--- START ---

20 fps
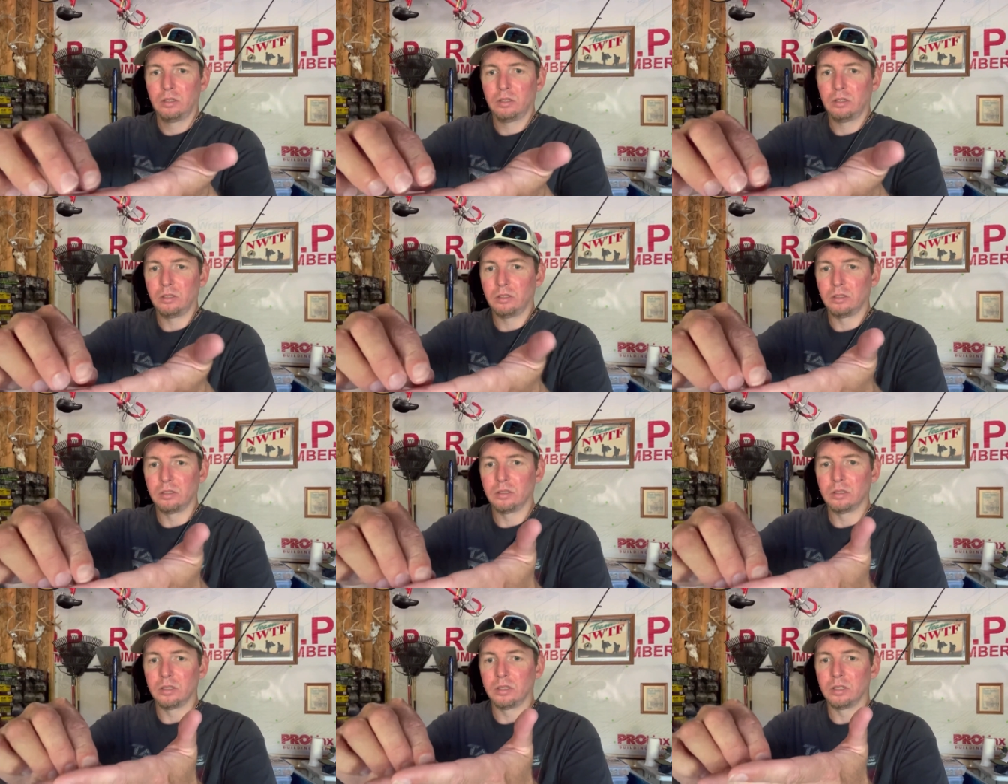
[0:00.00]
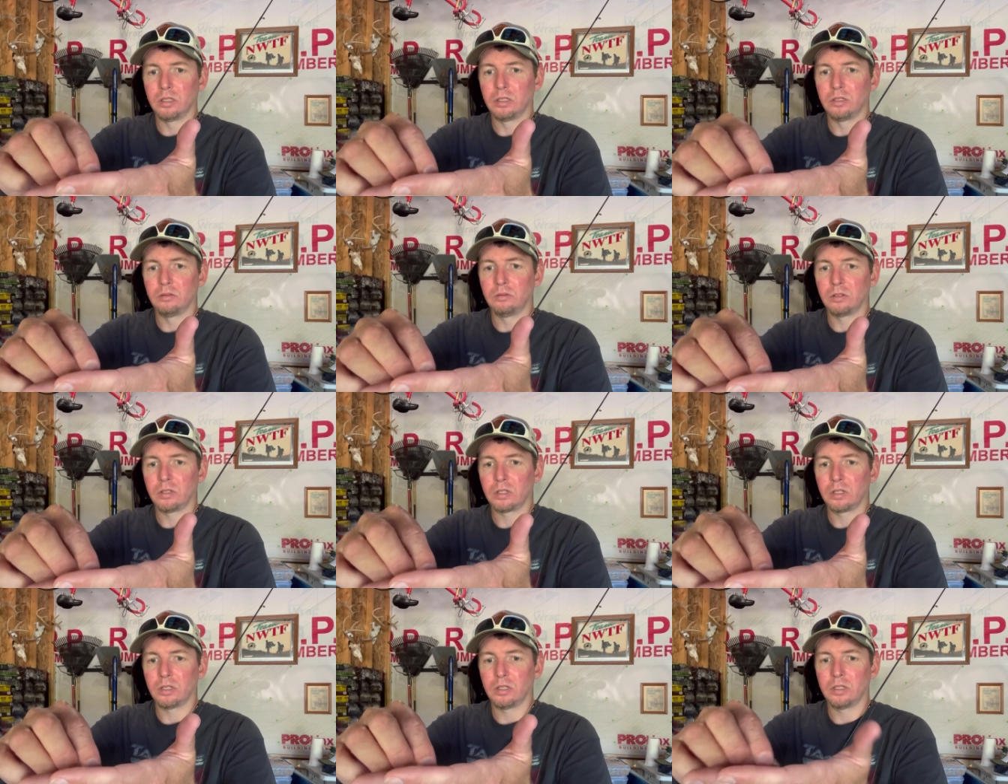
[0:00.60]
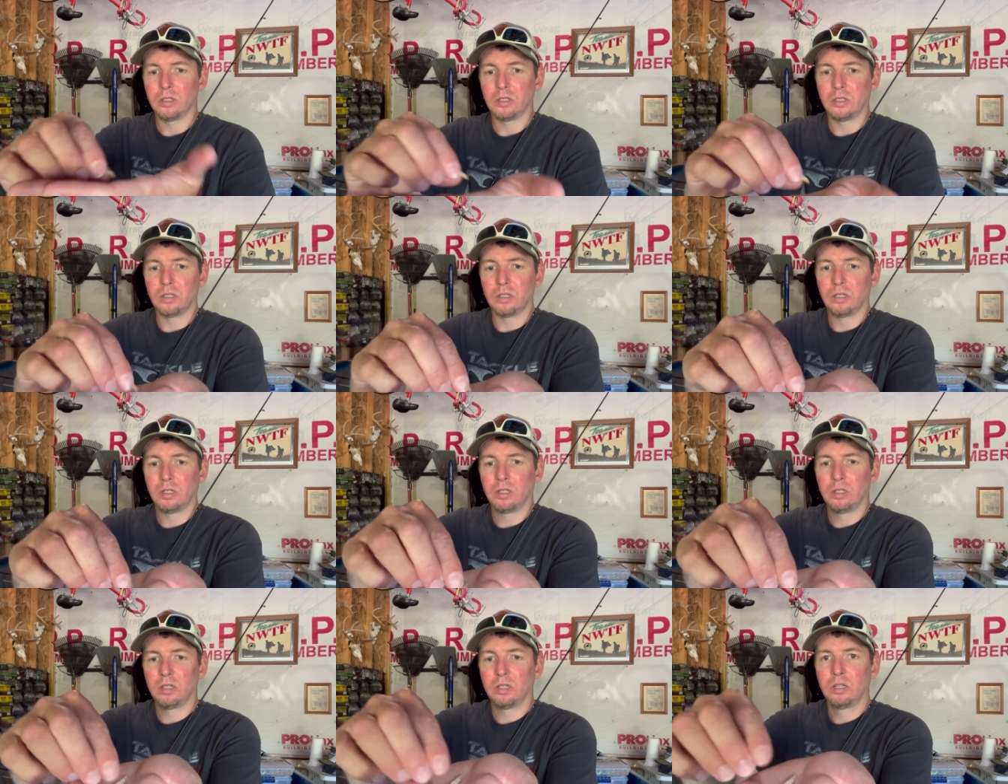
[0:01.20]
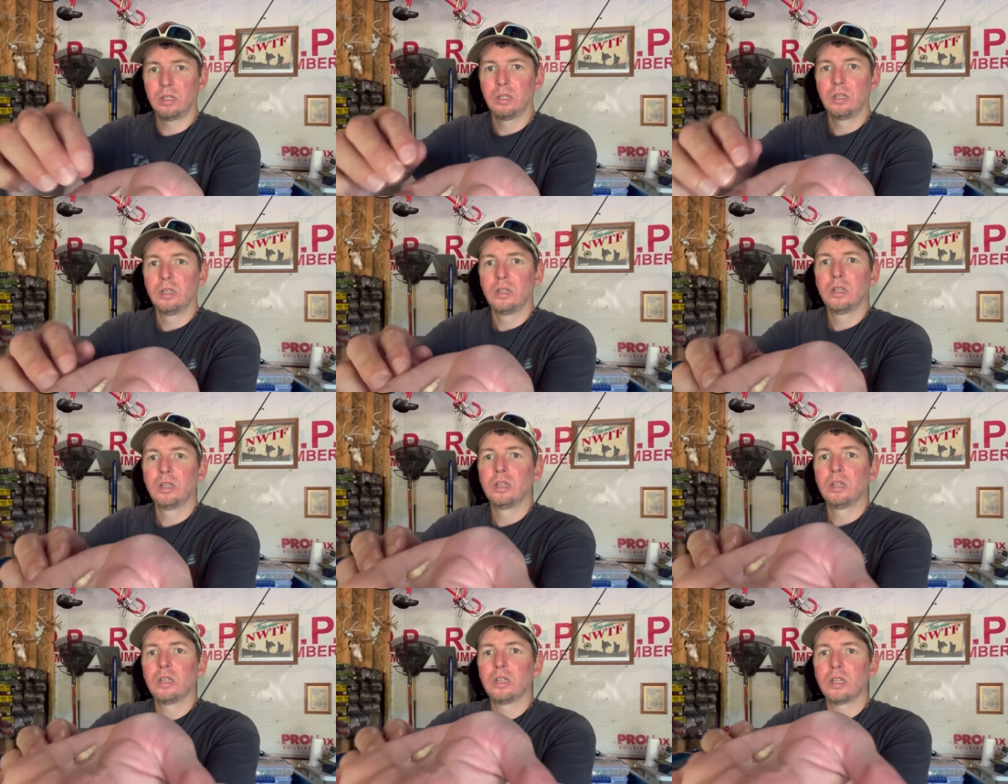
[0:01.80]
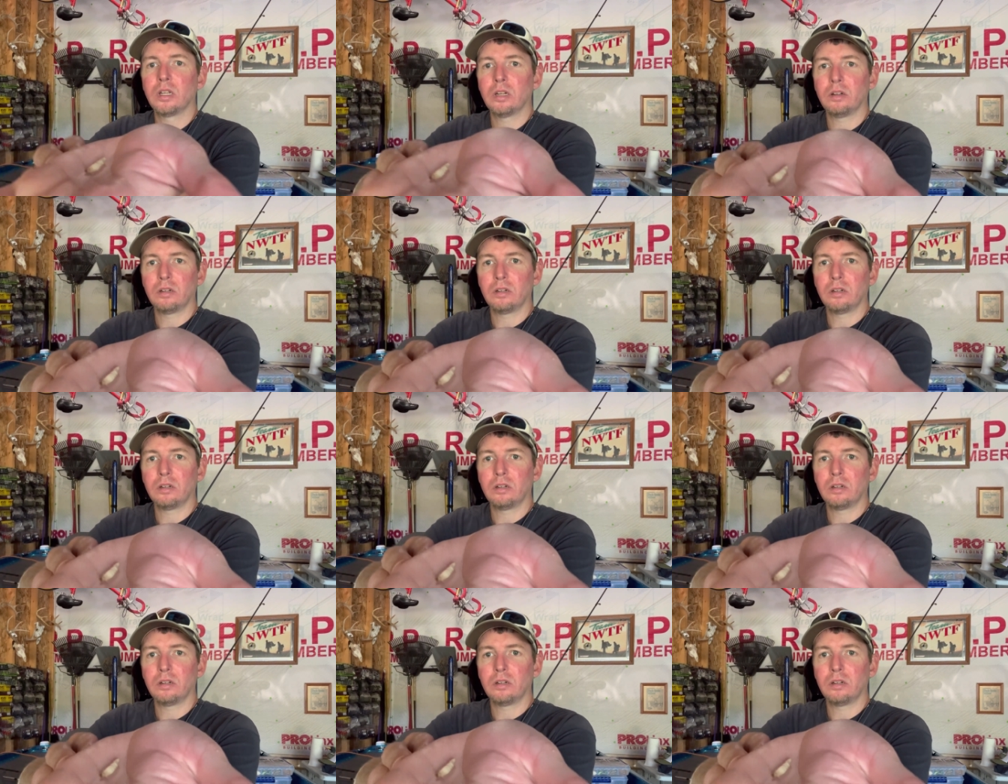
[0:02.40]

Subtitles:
let's see if I can get it. That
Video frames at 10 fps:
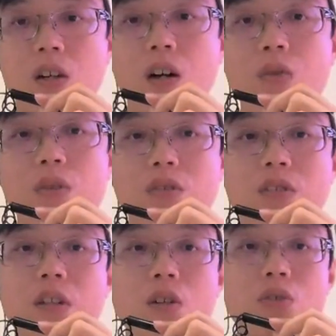And I would
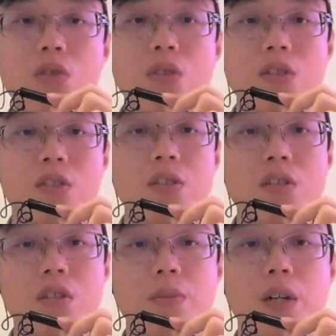say also the
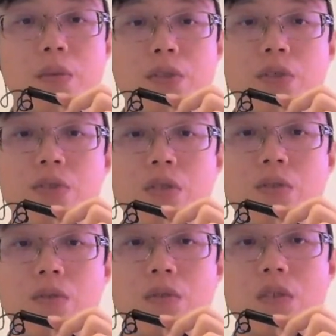senior
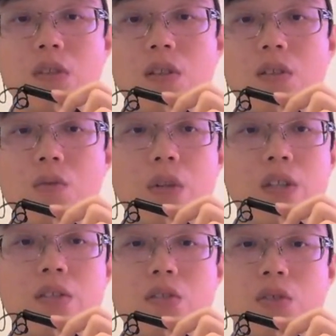biometrician was
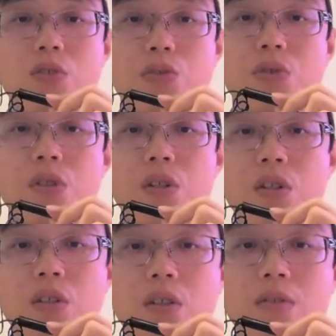willing to
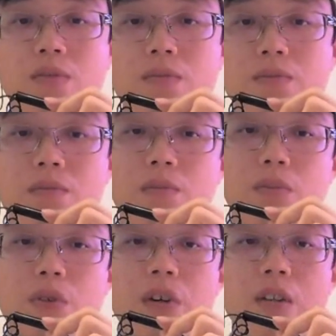share and
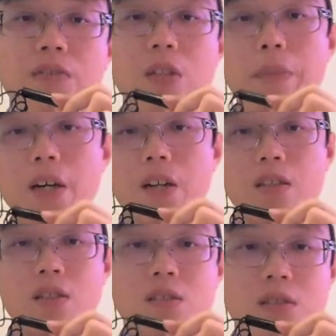provide
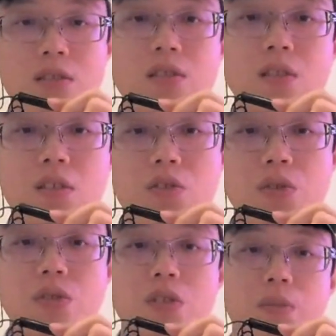feedback on the
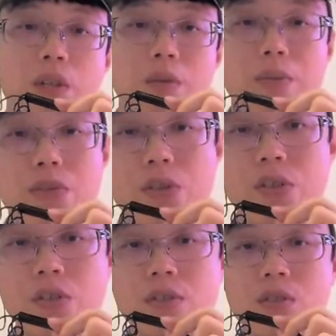junior
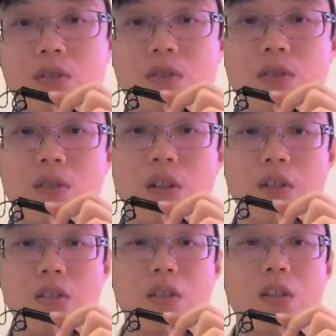biometrician. So I
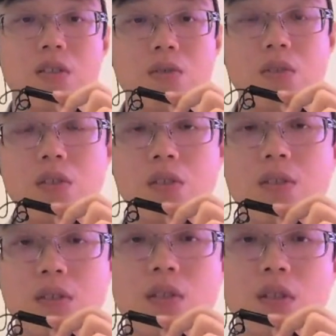think that's
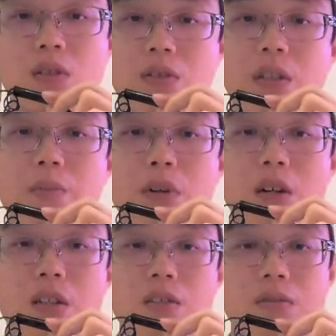really great
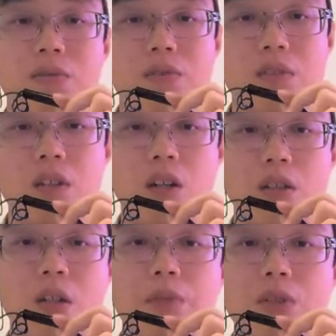part of
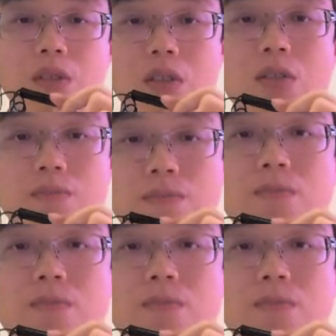our community.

--- END ---

Assigned task:
Exact copy, no pictures: reproduce every record as it stands.

Solution to this exercise:
20 fps
[0:00.00]
[0:00.60]
[0:01.20]
[0:01.80]
[0:02.40]

Subtitles:
let's see if I can get it. That
Video frames at 10 fps:
And I would
say also the
senior
biometrician was
willing to
share and
provide
feedback on the
junior
biometrician. So I
think that's
really great
part of
our community.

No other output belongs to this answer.